The West African nation’s markets regulator is investigating 21 fund managers for investing as much a 5 billion cedis ($903 million) in hard-to-liquidate assets such as unlisted bonds, direct private-equity deals and related-party transactions. The investments were exposed after the central bank in 2017 started weeding out weaker lenders, triggering panicked withdrawals and drying up new money flows to the fund managers.
“We have very clear and strict investment rules which prevent pension-fund managers from placing funds with other fund-management companies,” Krufi said.
Money managers other than pension funds, had about 4 billion cedis tied up at bailed-out lenders, savings and loans, micro-finance and micro-credit companies. These funds are trickling out thanks to the government’s 11.2 billion cedis bailout of banks, 925 million cedis to cover micro-finance and micro-credit depositors, and about 1.2 billion cedis set aside to meet deposits at savings and loans companies that were closed down.
The net assets of private-pension funds rose 18% to 13.1 billion cedis during 2018, according to the regulator. The funds have experienced consistent growth because they haven’t yet started paying out benefits since their inception in 2010, which will begin from next year, Krufi said.

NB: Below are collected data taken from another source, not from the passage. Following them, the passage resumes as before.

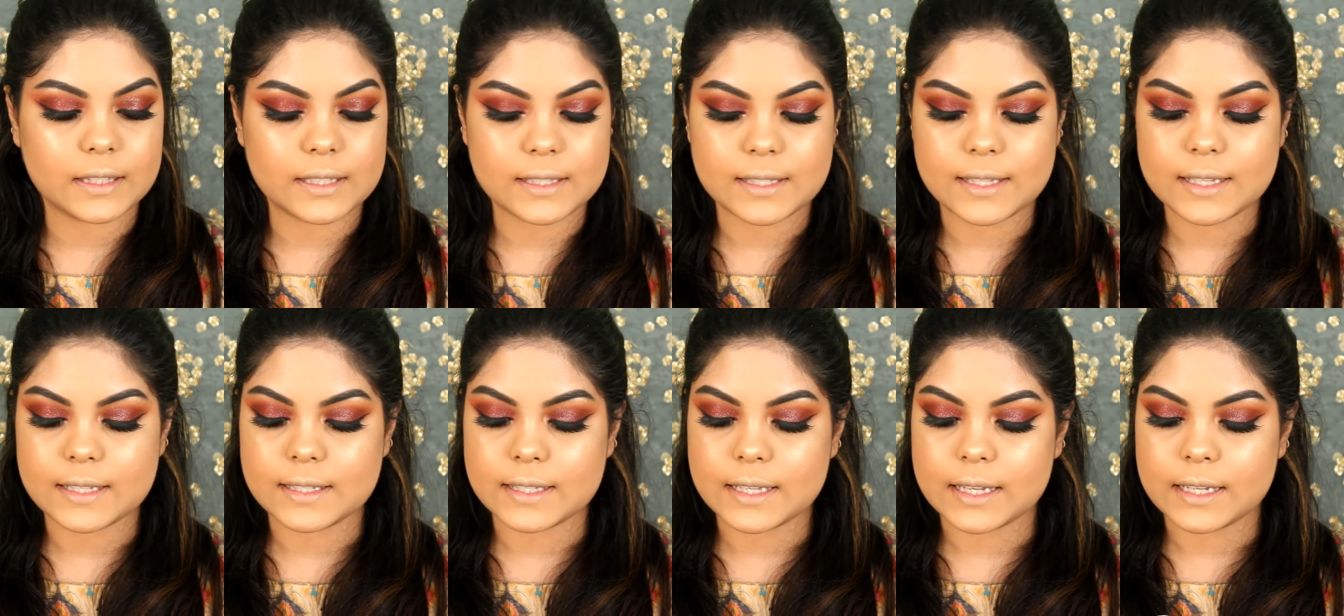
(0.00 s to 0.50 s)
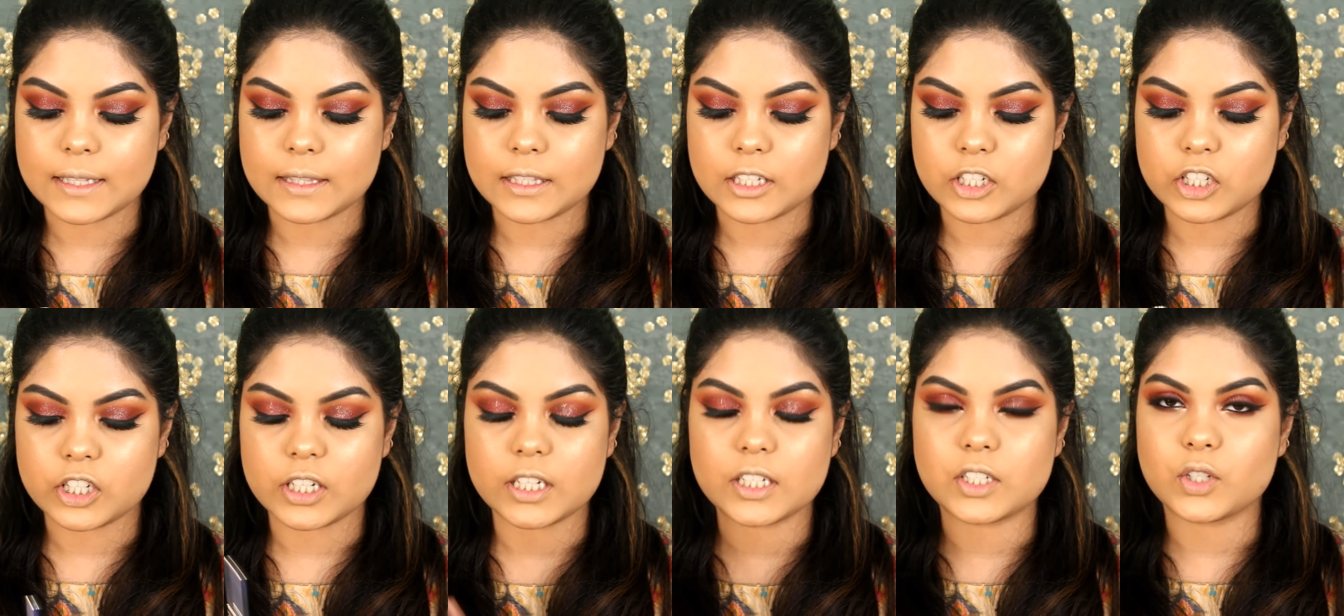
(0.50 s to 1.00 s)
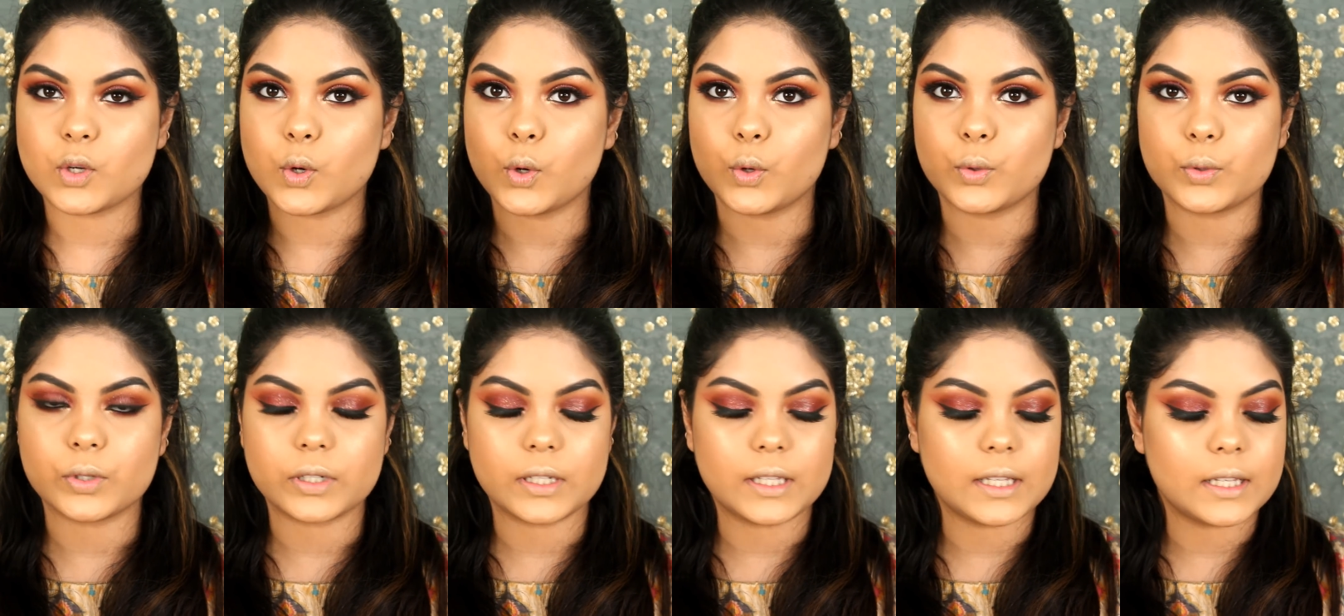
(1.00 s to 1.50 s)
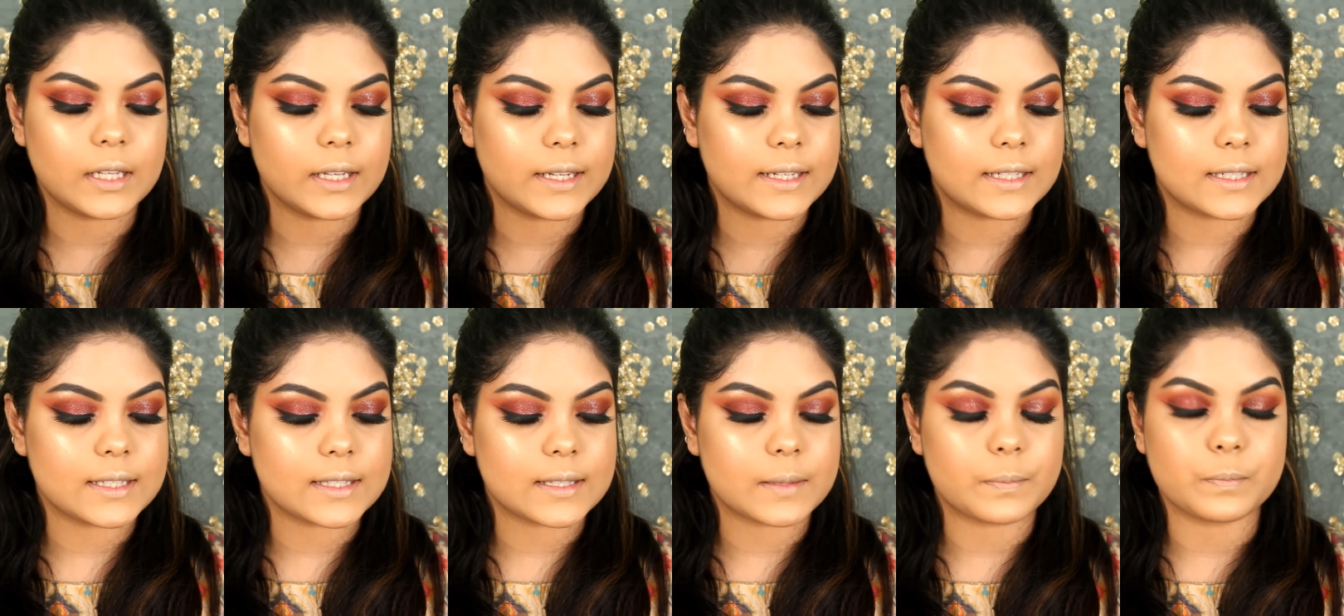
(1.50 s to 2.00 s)
This is in the shade Coral.
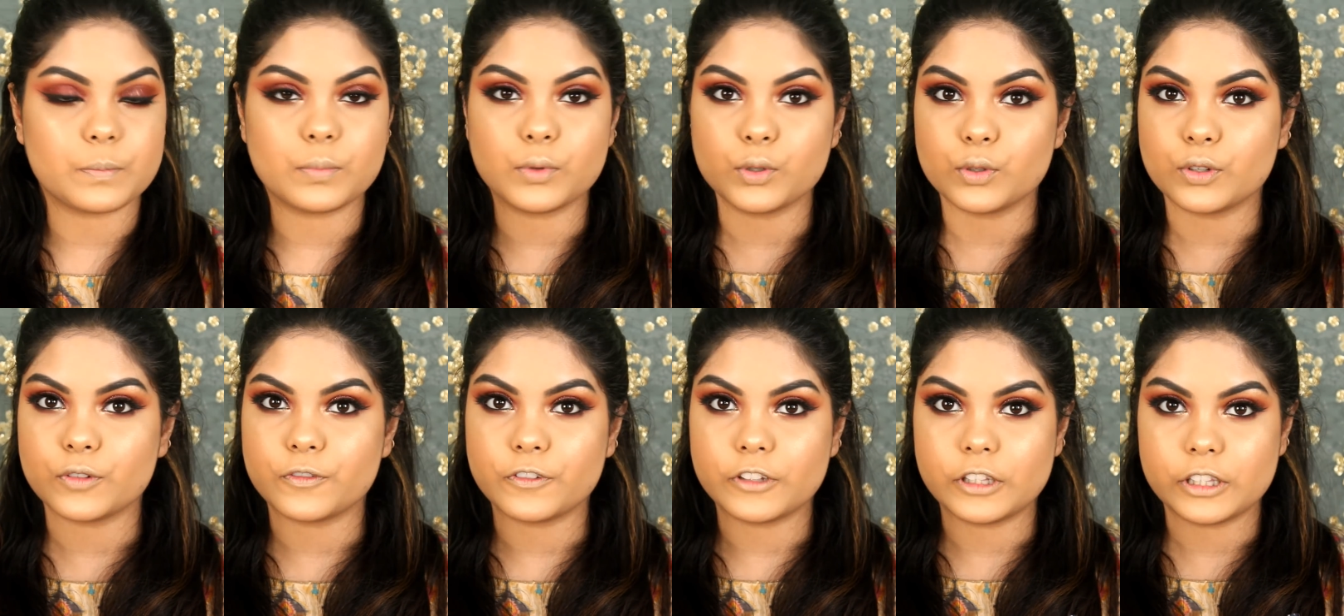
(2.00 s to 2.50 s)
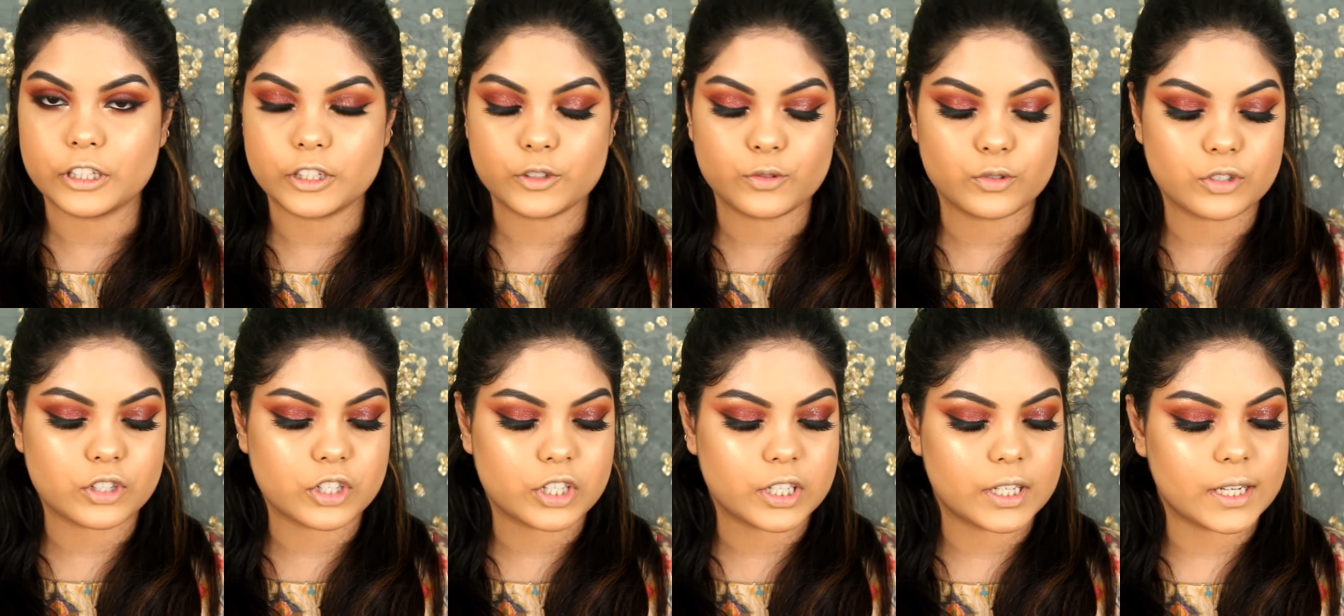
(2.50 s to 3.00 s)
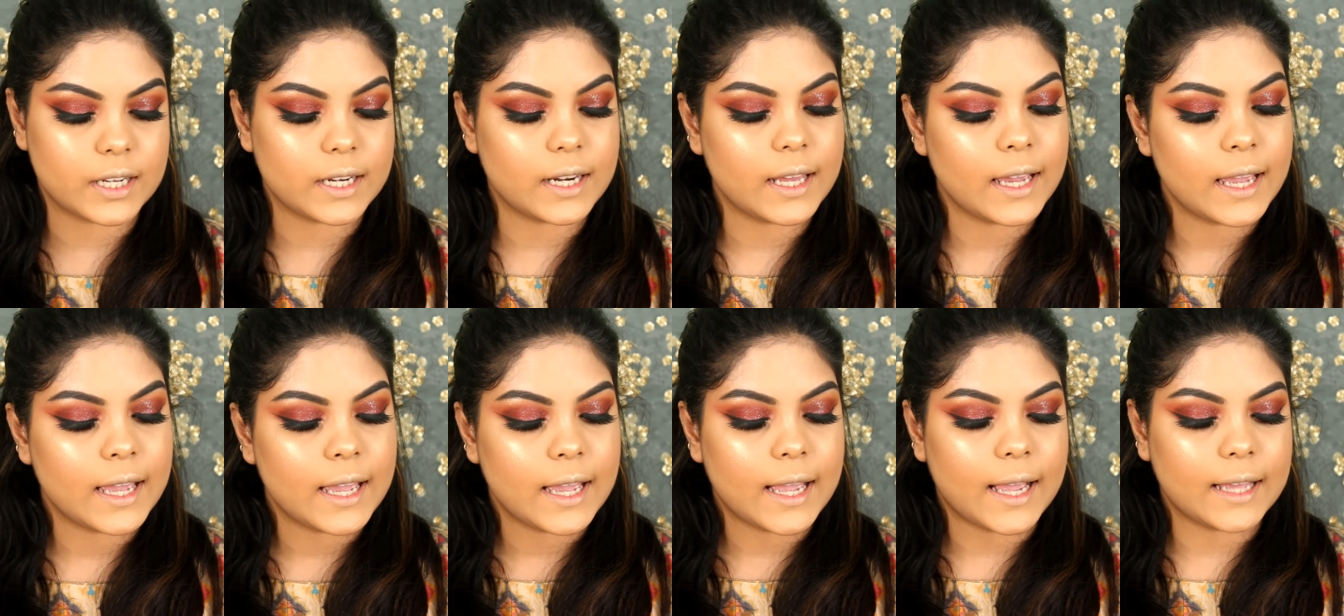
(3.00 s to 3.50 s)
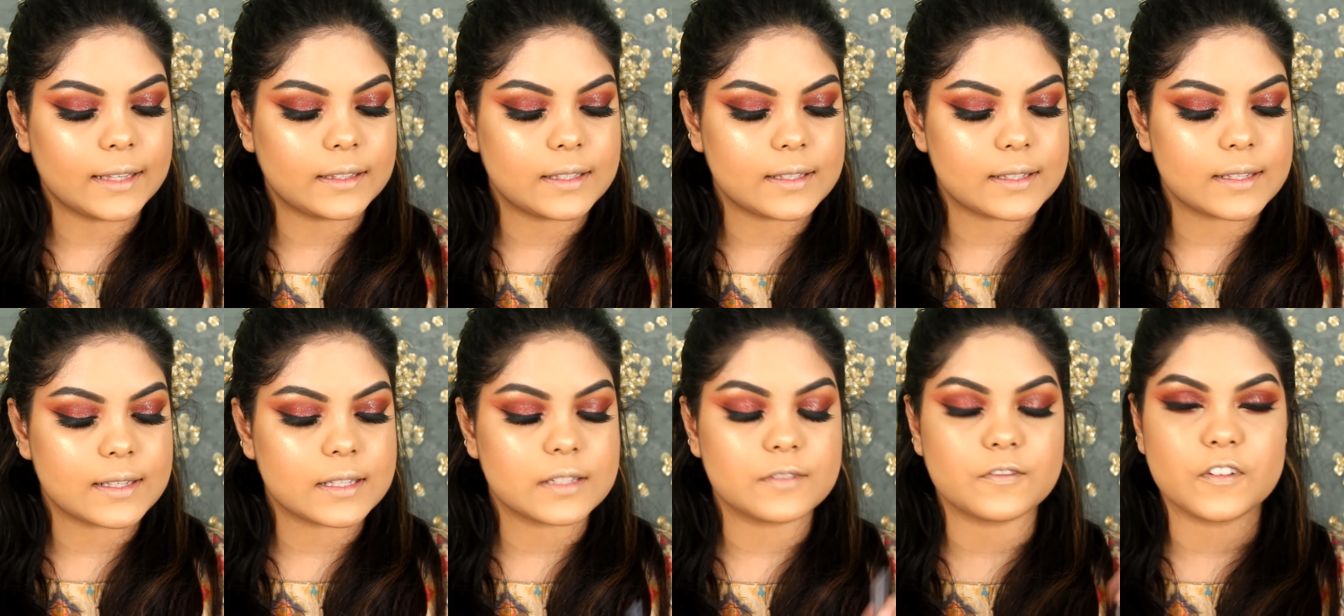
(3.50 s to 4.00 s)
It is a beautiful nude shade, and
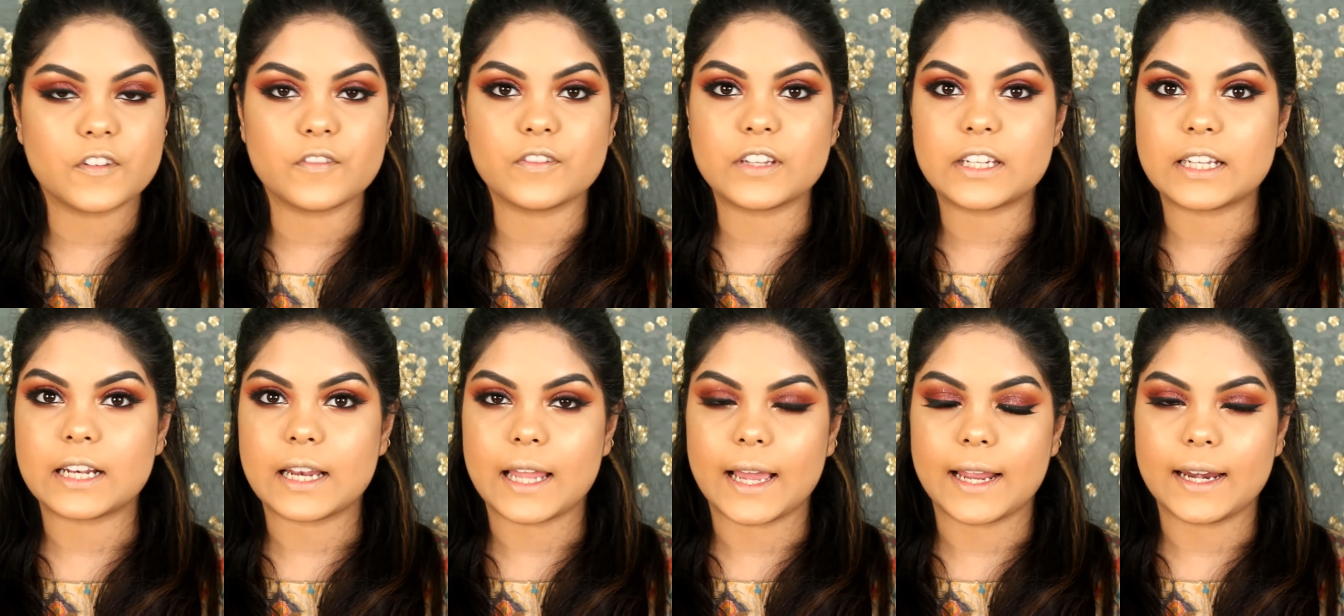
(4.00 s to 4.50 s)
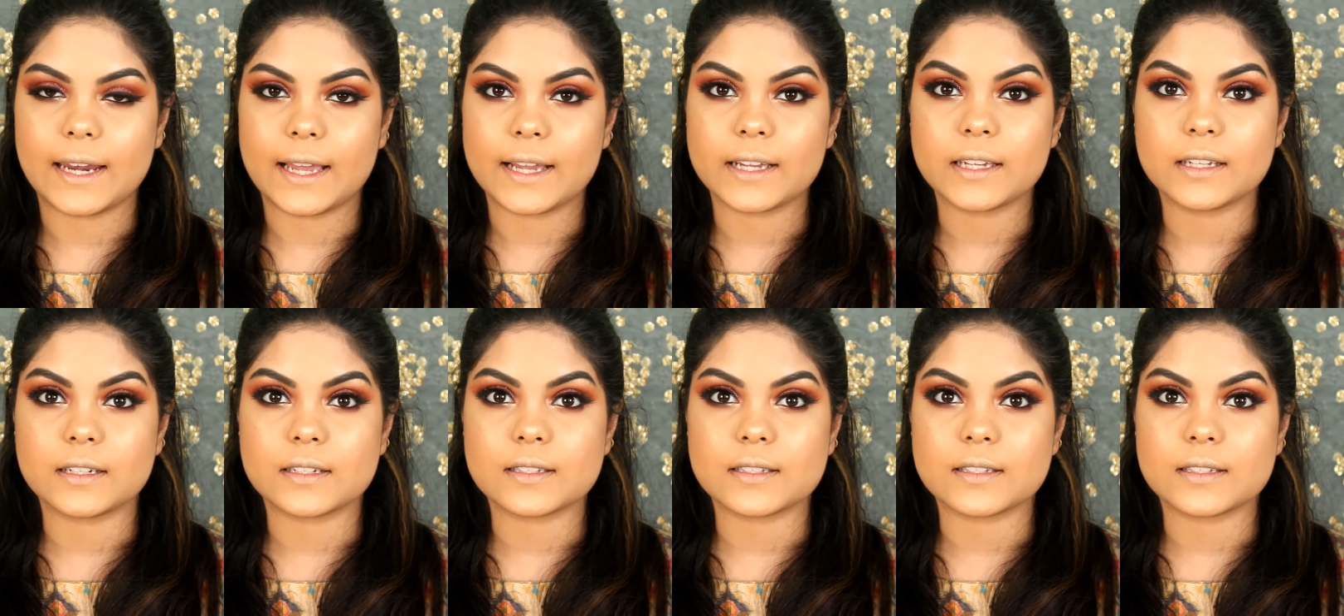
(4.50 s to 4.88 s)
this is Vivid Lilac.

The state pension fund has no investments locked up with any money managers or any of the collapsed banks, the Social Security and National Insurance Trust said in a separate emailed response to questions. Net assets in the fund decreased 3.5% to 9.2 billion cedis last year, according to preliminary data. A 14% increase in benefit payments, a significant reduction in dividends from banks, a poor performance by the stock market and an incomplete contribution by the state accountant weighed on its value, the fund said.